The whole listing is to be restated word for word with no images.

## Available data
⟨
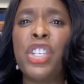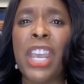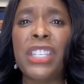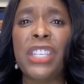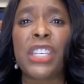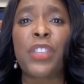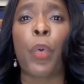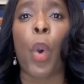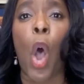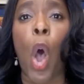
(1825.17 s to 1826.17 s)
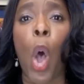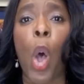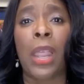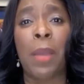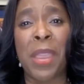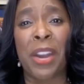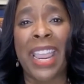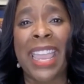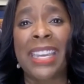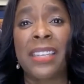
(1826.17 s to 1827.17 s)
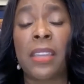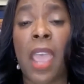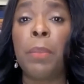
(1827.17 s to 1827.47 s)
justice for all Americans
⟩
## Output below
(1825.17 s to 1826.17 s)
(1826.17 s to 1827.17 s)
(1827.17 s to 1827.47 s)
justice for all Americans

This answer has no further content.